In what seemed a gesture of conciliation, a government-backed newspaper, The New Light of Myanmar, reported her release in positive terms Sunday morning, saying that she had been granted a pardon because of her good behavior and that the police stood “ready to give her whatever help she needs.”
The newspaper said she was being treated with leniency because she was the daughter of the nation’s founding hero, the assassinated general U Aung San, and “viewing that peace, tranquility and stability will prevail and that no malice be held against each other.”
Ms. Aung San Suu Kyi said she was prepared to reconcile with her captors.  “I harbor no bad feelings toward the government,” she said. “When I was under house arrest, I developed a relationship with the guards. We need to give thanks to those who deserve thanks.”
At a news conference later she said she would be willing to meet with anyone, including the leader of the junta, Senior General Than Shwe. “It will be very good if I can discuss with him the issues I care about,” she said.
She also said she would be willing to talk to Western nations about the possibility of lifting economic sanctions, which she has supported.
“If the people really want sanctions to be lifted, I will consider it,” she said. “This is the time that Burma needs help.”
Her speech had the characteristic buoyancy of her addresses in the past, and her exchanges with the crowd were sometimes emotional. She said she had been listening to radio broadcasts for as many as six hours a day while under house arrest in the hope of understanding the hopes and needs of the people.
“I need to know what you want first,” she said. “Do you know what you want?”  She pointed to a middle-aged man in the crowd and her aides handed him a microphone. “We love you very much!” the man said. “And we need democracy!”
The microphone passed to another man, who shouted wildly, “Today the entire country has been released from military slavery!”
Ms. Aung San Suu Kyi paused without a smile, did not respond and then gestured that the microphone be given to a woman nearby. The woman wept and energetically told the democracy leader how much she admired her. “I love you more than I love myself,” she said.
In announcing her release, the government said Ms. Aung San Suu Kyi was being freed without conditions.
But one of her lawyers, U Kyi Win, said that even if no formal constraints were placed on her freedom, her movements could still be restricted, as they had been at times after her previous releases.

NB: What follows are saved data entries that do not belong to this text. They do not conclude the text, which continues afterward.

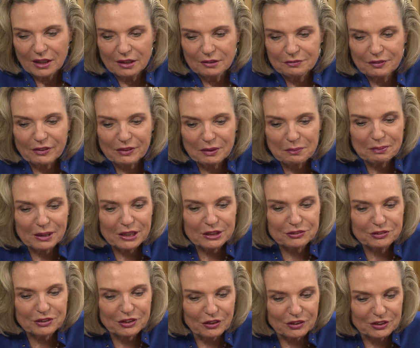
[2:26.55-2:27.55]
A very
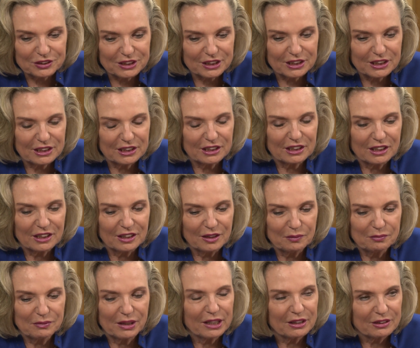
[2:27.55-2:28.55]
patriotic
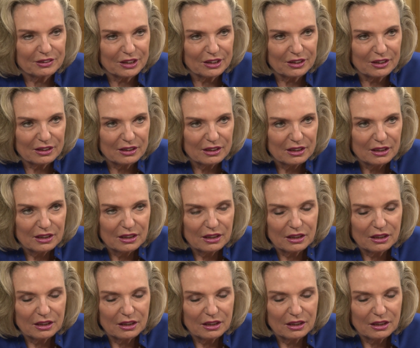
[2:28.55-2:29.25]
area.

“She could go anywhere she liked, theoretically,” he said in an interview. “But in practice there were quite a lot of restrictions on her.”
Her most recent term of detention began in 2003 after she had drawn increasingly large and enthusiastic crowds as she toured the country. A band of organized thugs attacked her convoy in what some people believe was an assassination attempt, and she was sent first to prison and then back to house arrest.
The immediate response from Western capitals to her release was one of celebration. Her freedom has been their first demand in calling for political openness and respect for human rights in the nation also known as Burma.
“She is a hero of mine,” said President Barack Obama of the United States, “and a source of inspiration for all who work to advance basic human rights in Burma and around the world."